You were dead through the trespasses and sins in which you once lived, following the course of this world, following the ruler of the power of the air, the spirit that is now at work among those who are disobedient. . . But God, who is rich in mercy, out of the great love with which he loved us even when we were dead through our trespasses, made us alive together with Christ. . .  For by grace you have been saved through faith, and this is not your own doing; it is the gift of God-- not the result of works, so that no one may boast. For we are what he has made us, created in Christ Jesus for good works, which God prepared beforehand to be our way of life.

            Now it’s always a bit hard to follow these New Testament arguments; their style can be a bit confusing. But what the writer says here is supremely important for us individuals, as citizens, as church. None of us is here by right. We were brought here by the same divine action that lifted up the serpent in the wilderness and Jesus on the cross. As Jesus says, “For God so loved the world that he gave his only Son, so that everyone who believes in him may not perish but may have eternal life.” It is only because of God’s generosity that you and I have any status here at all. Our claim to importance rests not on our own doing but on our being recipients of God’s forgiving, empowering, and liberating love.
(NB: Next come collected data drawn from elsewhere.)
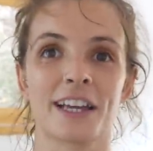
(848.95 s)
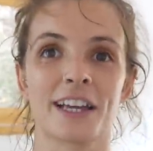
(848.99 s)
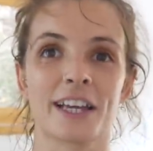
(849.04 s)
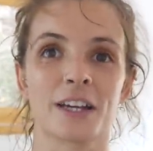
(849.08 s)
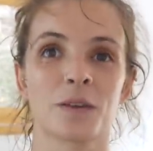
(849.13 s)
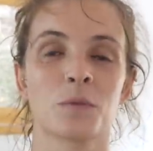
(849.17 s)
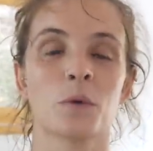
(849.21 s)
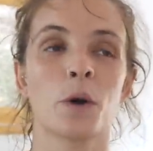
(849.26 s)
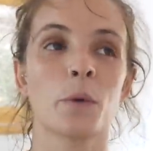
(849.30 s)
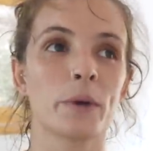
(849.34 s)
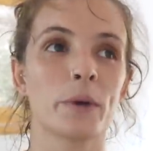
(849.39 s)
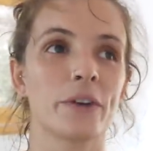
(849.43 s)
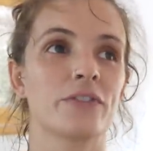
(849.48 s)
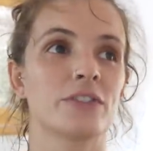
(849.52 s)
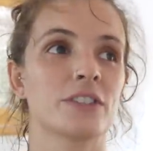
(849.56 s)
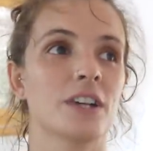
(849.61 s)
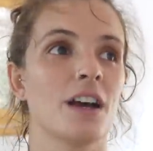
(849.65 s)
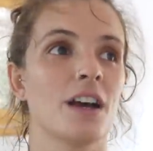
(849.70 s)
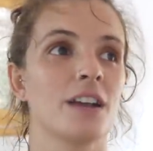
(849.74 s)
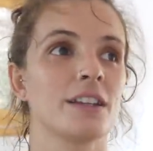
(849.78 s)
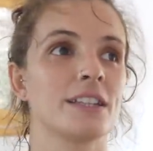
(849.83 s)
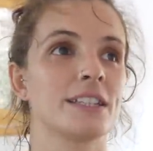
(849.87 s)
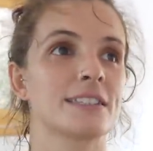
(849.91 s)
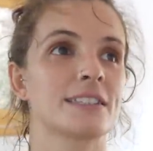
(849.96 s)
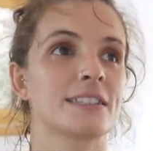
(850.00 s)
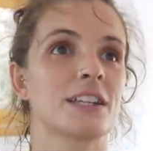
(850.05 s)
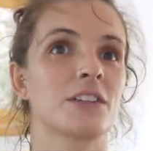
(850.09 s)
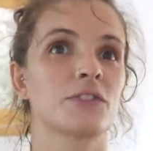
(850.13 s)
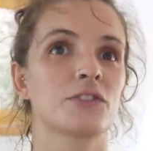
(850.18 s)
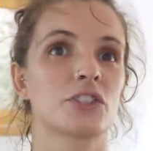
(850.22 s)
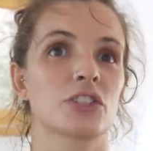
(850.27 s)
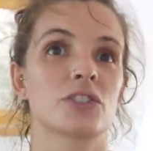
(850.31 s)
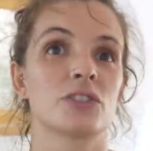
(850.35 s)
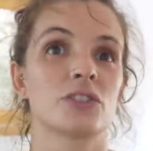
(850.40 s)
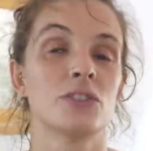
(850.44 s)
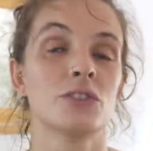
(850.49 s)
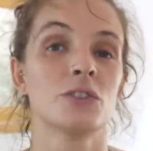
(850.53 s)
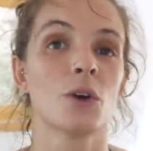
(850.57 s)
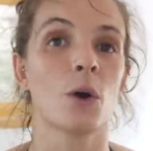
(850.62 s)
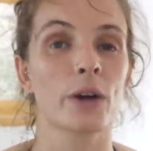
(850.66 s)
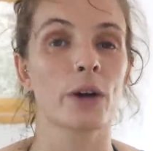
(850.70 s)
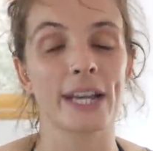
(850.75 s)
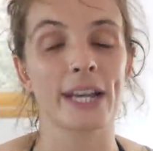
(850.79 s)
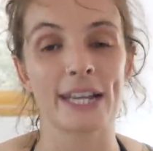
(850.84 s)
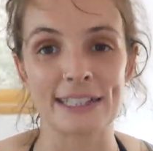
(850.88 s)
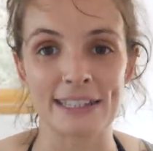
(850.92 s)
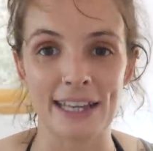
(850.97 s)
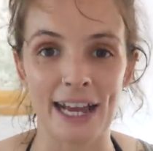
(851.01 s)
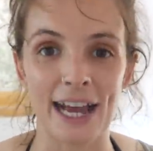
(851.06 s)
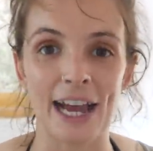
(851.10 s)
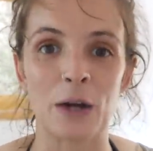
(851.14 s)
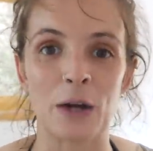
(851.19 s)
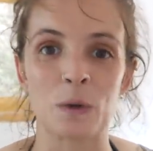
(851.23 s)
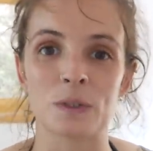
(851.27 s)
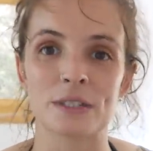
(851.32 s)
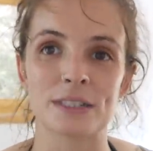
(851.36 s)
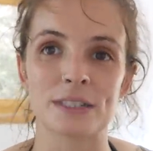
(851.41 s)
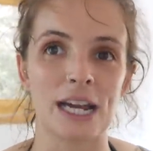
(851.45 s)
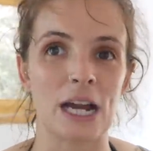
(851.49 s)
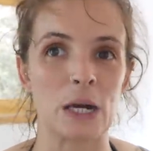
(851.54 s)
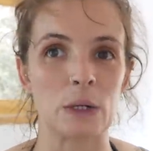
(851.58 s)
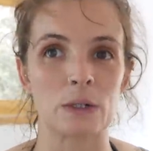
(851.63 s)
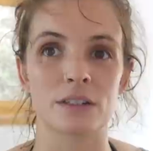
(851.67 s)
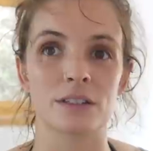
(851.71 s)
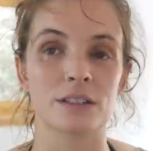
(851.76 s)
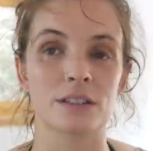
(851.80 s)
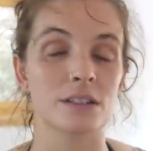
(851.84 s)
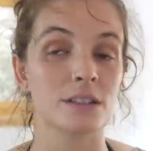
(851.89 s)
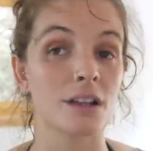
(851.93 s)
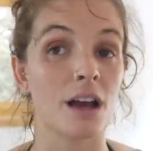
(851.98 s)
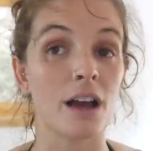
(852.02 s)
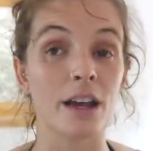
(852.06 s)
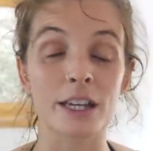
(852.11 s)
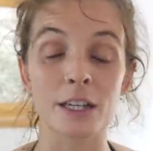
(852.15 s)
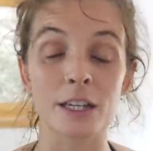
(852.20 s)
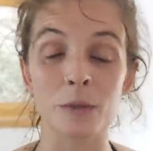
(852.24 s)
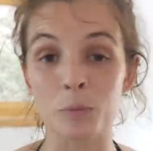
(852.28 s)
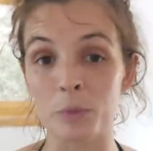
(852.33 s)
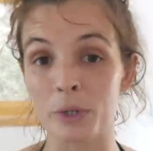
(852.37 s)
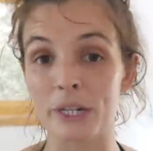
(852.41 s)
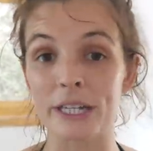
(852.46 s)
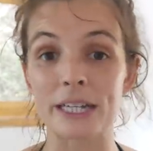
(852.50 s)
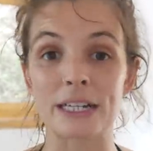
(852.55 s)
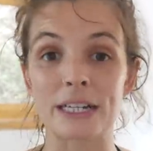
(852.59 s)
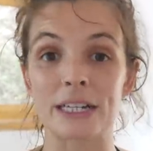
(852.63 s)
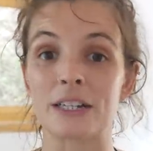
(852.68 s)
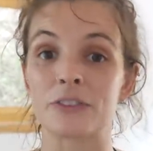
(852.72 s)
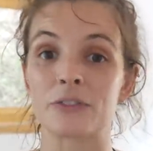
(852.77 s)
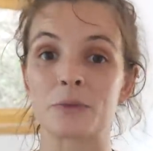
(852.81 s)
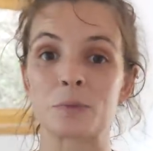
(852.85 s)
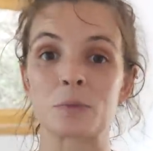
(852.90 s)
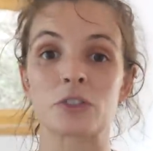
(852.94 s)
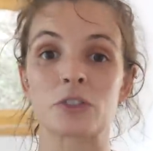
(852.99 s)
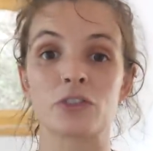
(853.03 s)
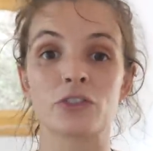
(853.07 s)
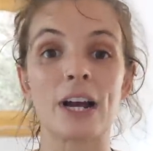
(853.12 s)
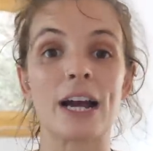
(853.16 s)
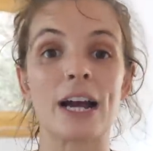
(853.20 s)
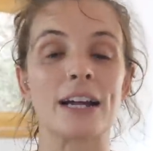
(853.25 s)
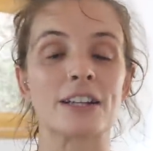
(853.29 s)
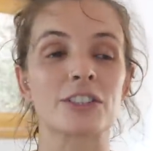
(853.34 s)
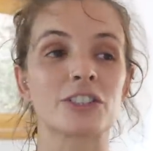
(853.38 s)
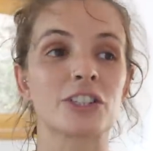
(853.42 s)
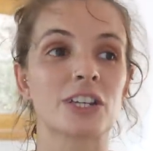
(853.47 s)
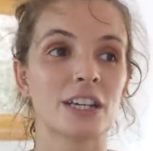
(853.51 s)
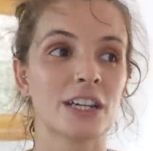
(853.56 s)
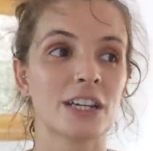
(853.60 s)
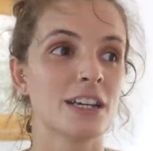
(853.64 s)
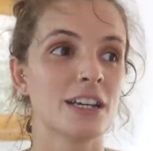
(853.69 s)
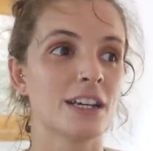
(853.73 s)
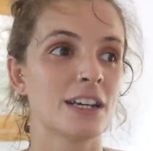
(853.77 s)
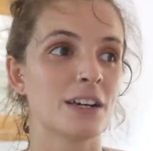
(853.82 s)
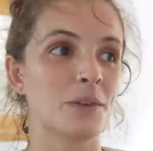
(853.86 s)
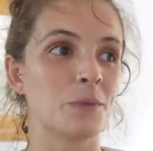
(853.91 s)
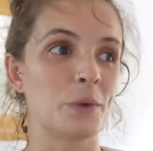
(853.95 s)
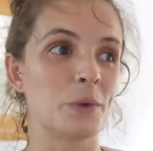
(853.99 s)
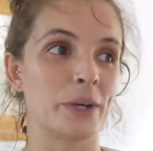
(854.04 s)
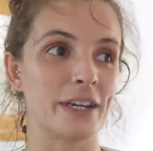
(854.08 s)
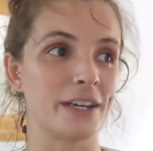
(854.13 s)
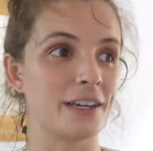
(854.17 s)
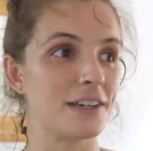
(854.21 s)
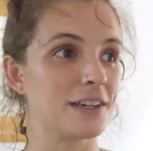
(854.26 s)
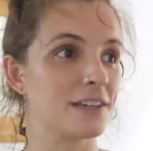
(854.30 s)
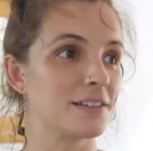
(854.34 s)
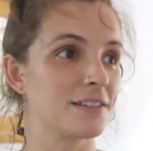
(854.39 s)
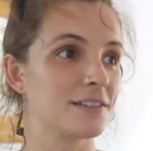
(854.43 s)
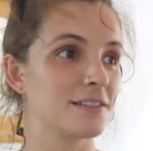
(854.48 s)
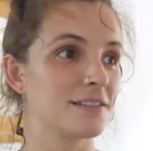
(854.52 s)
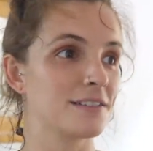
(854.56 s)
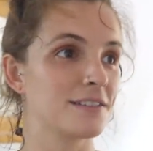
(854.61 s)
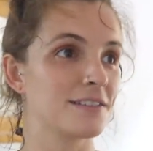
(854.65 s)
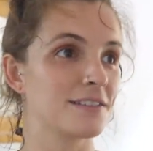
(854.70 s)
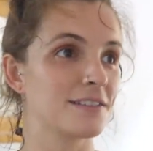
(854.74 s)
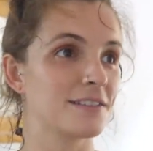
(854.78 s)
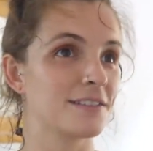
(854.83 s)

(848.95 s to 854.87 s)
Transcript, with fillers: Like what we've done, instead of just knocking the house down and starting completely from scratch, we're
            The Letter to the Ephesians goes on to claim in later chapters that the existence of a church made up of Jews and gentiles is in itself a proof of God’s greatness. Who could have imagined such a thing? God has brought two human groups who cannot stand each other and put them together in one shared community. A church made up of Jews and gentiles is as startling as would be a church made up of Israelis and Palestinians, of MAGA Republicans and members of ANTIFA, as Trojans and Bruins. What we need to see through the antique reasoning of Paul or his follower is that all of us, together, are recipients of God’s love and grace. The truest thing about us is that we are forgiven, accepted, and loved. All other claims to status are ultimately false. As my late friend, teacher, and lifelong mentor Harvey Guthrie used to say, “We’re all on cosmic relief.”

            You here at St. James have lived through ecclesiastical controversy and come out on the other side. We all have lived through Super Tuesday and now will endure another eight months of bitter squabble until November’s general election. In this Lenten and prolonged campaign season, perhaps the best thing we followers of Jesus can do is to remember the words from John and Ephesians as we make our ways through the dissension and contention of our shared, civic life. “For God so loved the world that he gave his only Son, so that everyone who believes in him may not perish but may have eternal life.” “By grace you have been saved through faith, and this is not your own doing; it is the gift of God-- not the result of works, so that no one may boast.”

Snakes are slithering all around us, whether we’re in Malibu, Newport Beach, or Washington, D.C. When surrounded by these malign serpents, let’s keep our eyes on the one lifted by Moses and Jesus on the cross. These, and no other nostrums, are the antidotes we need.

            “We’re all on cosmic relief.” If God can make a church out of Jews and gentiles, God can make a society out of left, right, rich, poor. As Lent rolls on into Holy Week and Easter, let us remind ourselves and the world of God’s generosity, our dependence on it, and the divine love that sustains us all. Amen.